* [Collected data entries]
----------------
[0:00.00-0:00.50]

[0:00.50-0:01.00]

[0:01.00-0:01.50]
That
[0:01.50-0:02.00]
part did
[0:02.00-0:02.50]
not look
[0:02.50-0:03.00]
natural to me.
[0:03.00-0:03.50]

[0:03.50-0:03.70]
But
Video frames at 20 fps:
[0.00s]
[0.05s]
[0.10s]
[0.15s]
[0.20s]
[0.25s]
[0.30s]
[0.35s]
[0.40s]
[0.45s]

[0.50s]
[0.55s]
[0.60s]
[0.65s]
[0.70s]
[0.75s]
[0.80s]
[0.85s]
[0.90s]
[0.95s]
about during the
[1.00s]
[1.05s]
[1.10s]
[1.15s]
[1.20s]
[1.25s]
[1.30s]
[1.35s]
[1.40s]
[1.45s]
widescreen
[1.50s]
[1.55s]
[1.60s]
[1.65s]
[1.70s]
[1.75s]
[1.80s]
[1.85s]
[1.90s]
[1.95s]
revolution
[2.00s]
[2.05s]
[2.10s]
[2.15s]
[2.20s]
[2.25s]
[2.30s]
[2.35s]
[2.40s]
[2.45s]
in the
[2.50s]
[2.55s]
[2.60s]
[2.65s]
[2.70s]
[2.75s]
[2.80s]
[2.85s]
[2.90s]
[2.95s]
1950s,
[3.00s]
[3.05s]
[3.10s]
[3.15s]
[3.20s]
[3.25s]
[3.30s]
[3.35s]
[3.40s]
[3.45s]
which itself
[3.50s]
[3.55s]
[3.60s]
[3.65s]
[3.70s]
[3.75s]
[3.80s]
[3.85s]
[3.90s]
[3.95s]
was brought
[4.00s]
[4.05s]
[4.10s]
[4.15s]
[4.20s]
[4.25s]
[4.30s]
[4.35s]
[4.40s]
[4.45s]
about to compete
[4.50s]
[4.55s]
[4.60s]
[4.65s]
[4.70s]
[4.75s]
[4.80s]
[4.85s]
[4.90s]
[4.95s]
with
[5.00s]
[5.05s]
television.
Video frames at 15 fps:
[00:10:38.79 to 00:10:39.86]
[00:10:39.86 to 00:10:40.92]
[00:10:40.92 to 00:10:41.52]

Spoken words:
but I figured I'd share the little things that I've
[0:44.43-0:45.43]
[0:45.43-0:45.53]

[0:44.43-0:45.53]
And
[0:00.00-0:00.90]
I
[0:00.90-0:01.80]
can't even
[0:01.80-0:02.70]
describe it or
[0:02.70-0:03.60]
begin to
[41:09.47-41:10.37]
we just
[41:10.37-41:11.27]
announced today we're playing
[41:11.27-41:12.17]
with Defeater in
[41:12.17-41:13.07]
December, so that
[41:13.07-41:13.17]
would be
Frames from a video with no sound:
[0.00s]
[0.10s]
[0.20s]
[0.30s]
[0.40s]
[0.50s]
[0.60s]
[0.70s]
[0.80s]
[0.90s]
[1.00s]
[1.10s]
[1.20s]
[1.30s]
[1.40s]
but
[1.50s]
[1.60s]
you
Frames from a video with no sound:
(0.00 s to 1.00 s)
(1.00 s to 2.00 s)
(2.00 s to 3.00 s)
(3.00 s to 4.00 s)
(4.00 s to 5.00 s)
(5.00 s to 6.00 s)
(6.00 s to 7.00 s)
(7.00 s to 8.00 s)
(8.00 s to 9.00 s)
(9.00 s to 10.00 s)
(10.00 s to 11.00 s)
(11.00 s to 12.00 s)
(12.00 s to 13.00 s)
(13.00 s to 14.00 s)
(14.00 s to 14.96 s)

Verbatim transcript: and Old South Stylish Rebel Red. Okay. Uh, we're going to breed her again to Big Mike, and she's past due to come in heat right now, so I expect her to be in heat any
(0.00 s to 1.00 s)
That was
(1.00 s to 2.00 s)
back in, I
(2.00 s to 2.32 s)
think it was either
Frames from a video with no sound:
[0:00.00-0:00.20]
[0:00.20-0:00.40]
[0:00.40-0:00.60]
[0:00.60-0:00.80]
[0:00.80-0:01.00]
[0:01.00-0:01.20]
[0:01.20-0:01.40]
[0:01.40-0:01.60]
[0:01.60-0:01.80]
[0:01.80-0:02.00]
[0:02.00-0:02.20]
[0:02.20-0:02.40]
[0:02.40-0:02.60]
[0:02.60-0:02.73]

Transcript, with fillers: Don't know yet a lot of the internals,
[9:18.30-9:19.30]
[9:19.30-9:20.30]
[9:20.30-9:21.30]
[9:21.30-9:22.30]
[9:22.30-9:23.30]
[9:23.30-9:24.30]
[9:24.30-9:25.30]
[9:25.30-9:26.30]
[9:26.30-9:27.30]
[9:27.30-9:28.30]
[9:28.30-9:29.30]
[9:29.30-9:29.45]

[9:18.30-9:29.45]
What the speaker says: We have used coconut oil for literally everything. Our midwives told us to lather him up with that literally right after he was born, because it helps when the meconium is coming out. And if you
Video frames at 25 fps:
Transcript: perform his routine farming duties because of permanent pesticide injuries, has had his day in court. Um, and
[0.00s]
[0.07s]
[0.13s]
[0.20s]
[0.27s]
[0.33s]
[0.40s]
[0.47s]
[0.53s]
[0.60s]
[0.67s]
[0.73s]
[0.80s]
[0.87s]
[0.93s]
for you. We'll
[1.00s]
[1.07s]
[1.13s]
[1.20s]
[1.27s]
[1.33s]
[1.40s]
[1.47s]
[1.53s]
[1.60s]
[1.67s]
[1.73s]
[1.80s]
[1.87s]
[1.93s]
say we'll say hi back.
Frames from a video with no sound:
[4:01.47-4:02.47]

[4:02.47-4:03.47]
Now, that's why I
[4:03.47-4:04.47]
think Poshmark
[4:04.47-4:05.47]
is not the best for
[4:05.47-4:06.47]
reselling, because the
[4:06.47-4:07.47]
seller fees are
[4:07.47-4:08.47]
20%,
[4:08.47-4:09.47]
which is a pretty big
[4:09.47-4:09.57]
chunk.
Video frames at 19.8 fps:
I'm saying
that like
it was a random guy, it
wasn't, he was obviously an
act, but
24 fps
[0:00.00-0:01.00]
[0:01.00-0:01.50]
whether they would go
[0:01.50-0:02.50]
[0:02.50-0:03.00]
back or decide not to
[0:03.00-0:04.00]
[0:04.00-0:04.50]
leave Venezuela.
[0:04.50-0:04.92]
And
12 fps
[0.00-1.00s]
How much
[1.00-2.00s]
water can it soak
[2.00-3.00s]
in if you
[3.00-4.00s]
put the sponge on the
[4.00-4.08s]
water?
----------------
* [Your task]
The records above are to be output in full and without error.

* [Problem solution]
[0:00.00-0:00.50]

[0:00.50-0:01.00]

[0:01.00-0:01.50]
That
[0:01.50-0:02.00]
part did
[0:02.00-0:02.50]
not look
[0:02.50-0:03.00]
natural to me.
[0:03.00-0:03.50]

[0:03.50-0:03.70]
But
Video frames at 20 fps:
[0.00s]
[0.05s]
[0.10s]
[0.15s]
[0.20s]
[0.25s]
[0.30s]
[0.35s]
[0.40s]
[0.45s]

[0.50s]
[0.55s]
[0.60s]
[0.65s]
[0.70s]
[0.75s]
[0.80s]
[0.85s]
[0.90s]
[0.95s]
about during the
[1.00s]
[1.05s]
[1.10s]
[1.15s]
[1.20s]
[1.25s]
[1.30s]
[1.35s]
[1.40s]
[1.45s]
widescreen
[1.50s]
[1.55s]
[1.60s]
[1.65s]
[1.70s]
[1.75s]
[1.80s]
[1.85s]
[1.90s]
[1.95s]
revolution
[2.00s]
[2.05s]
[2.10s]
[2.15s]
[2.20s]
[2.25s]
[2.30s]
[2.35s]
[2.40s]
[2.45s]
in the
[2.50s]
[2.55s]
[2.60s]
[2.65s]
[2.70s]
[2.75s]
[2.80s]
[2.85s]
[2.90s]
[2.95s]
1950s,
[3.00s]
[3.05s]
[3.10s]
[3.15s]
[3.20s]
[3.25s]
[3.30s]
[3.35s]
[3.40s]
[3.45s]
which itself
[3.50s]
[3.55s]
[3.60s]
[3.65s]
[3.70s]
[3.75s]
[3.80s]
[3.85s]
[3.90s]
[3.95s]
was brought
[4.00s]
[4.05s]
[4.10s]
[4.15s]
[4.20s]
[4.25s]
[4.30s]
[4.35s]
[4.40s]
[4.45s]
about to compete
[4.50s]
[4.55s]
[4.60s]
[4.65s]
[4.70s]
[4.75s]
[4.80s]
[4.85s]
[4.90s]
[4.95s]
with
[5.00s]
[5.05s]
television.
Video frames at 15 fps:
[00:10:38.79 to 00:10:39.86]
[00:10:39.86 to 00:10:40.92]
[00:10:40.92 to 00:10:41.52]

Spoken words:
but I figured I'd share the little things that I've
[0:44.43-0:45.43]
[0:45.43-0:45.53]

[0:44.43-0:45.53]
And
[0:00.00-0:00.90]
I
[0:00.90-0:01.80]
can't even
[0:01.80-0:02.70]
describe it or
[0:02.70-0:03.60]
begin to
[41:09.47-41:10.37]
we just
[41:10.37-41:11.27]
announced today we're playing
[41:11.27-41:12.17]
with Defeater in
[41:12.17-41:13.07]
December, so that
[41:13.07-41:13.17]
would be
Frames from a video with no sound:
[0.00s]
[0.10s]
[0.20s]
[0.30s]
[0.40s]
[0.50s]
[0.60s]
[0.70s]
[0.80s]
[0.90s]
[1.00s]
[1.10s]
[1.20s]
[1.30s]
[1.40s]
but
[1.50s]
[1.60s]
you
Frames from a video with no sound:
(0.00 s to 1.00 s)
(1.00 s to 2.00 s)
(2.00 s to 3.00 s)
(3.00 s to 4.00 s)
(4.00 s to 5.00 s)
(5.00 s to 6.00 s)
(6.00 s to 7.00 s)
(7.00 s to 8.00 s)
(8.00 s to 9.00 s)
(9.00 s to 10.00 s)
(10.00 s to 11.00 s)
(11.00 s to 12.00 s)
(12.00 s to 13.00 s)
(13.00 s to 14.00 s)
(14.00 s to 14.96 s)

Verbatim transcript: and Old South Stylish Rebel Red. Okay. Uh, we're going to breed her again to Big Mike, and she's past due to come in heat right now, so I expect her to be in heat any
(0.00 s to 1.00 s)
That was
(1.00 s to 2.00 s)
back in, I
(2.00 s to 2.32 s)
think it was either
Frames from a video with no sound:
[0:00.00-0:00.20]
[0:00.20-0:00.40]
[0:00.40-0:00.60]
[0:00.60-0:00.80]
[0:00.80-0:01.00]
[0:01.00-0:01.20]
[0:01.20-0:01.40]
[0:01.40-0:01.60]
[0:01.60-0:01.80]
[0:01.80-0:02.00]
[0:02.00-0:02.20]
[0:02.20-0:02.40]
[0:02.40-0:02.60]
[0:02.60-0:02.73]

Transcript, with fillers: Don't know yet a lot of the internals,
[9:18.30-9:19.30]
[9:19.30-9:20.30]
[9:20.30-9:21.30]
[9:21.30-9:22.30]
[9:22.30-9:23.30]
[9:23.30-9:24.30]
[9:24.30-9:25.30]
[9:25.30-9:26.30]
[9:26.30-9:27.30]
[9:27.30-9:28.30]
[9:28.30-9:29.30]
[9:29.30-9:29.45]

[9:18.30-9:29.45]
What the speaker says: We have used coconut oil for literally everything. Our midwives told us to lather him up with that literally right after he was born, because it helps when the meconium is coming out. And if you
Video frames at 25 fps:
Transcript: perform his routine farming duties because of permanent pesticide injuries, has had his day in court. Um, and
[0.00s]
[0.07s]
[0.13s]
[0.20s]
[0.27s]
[0.33s]
[0.40s]
[0.47s]
[0.53s]
[0.60s]
[0.67s]
[0.73s]
[0.80s]
[0.87s]
[0.93s]
for you. We'll
[1.00s]
[1.07s]
[1.13s]
[1.20s]
[1.27s]
[1.33s]
[1.40s]
[1.47s]
[1.53s]
[1.60s]
[1.67s]
[1.73s]
[1.80s]
[1.87s]
[1.93s]
say we'll say hi back.
Frames from a video with no sound:
[4:01.47-4:02.47]

[4:02.47-4:03.47]
Now, that's why I
[4:03.47-4:04.47]
think Poshmark
[4:04.47-4:05.47]
is not the best for
[4:05.47-4:06.47]
reselling, because the
[4:06.47-4:07.47]
seller fees are
[4:07.47-4:08.47]
20%,
[4:08.47-4:09.47]
which is a pretty big
[4:09.47-4:09.57]
chunk.
Video frames at 19.8 fps:
I'm saying
that like
it was a random guy, it
wasn't, he was obviously an
act, but
24 fps
[0:00.00-0:01.00]
[0:01.00-0:01.50]
whether they would go
[0:01.50-0:02.50]
[0:02.50-0:03.00]
back or decide not to
[0:03.00-0:04.00]
[0:04.00-0:04.50]
leave Venezuela.
[0:04.50-0:04.92]
And
12 fps
[0.00-1.00s]
How much
[1.00-2.00s]
water can it soak
[2.00-3.00s]
in if you
[3.00-4.00s]
put the sponge on the
[4.00-4.08s]
water?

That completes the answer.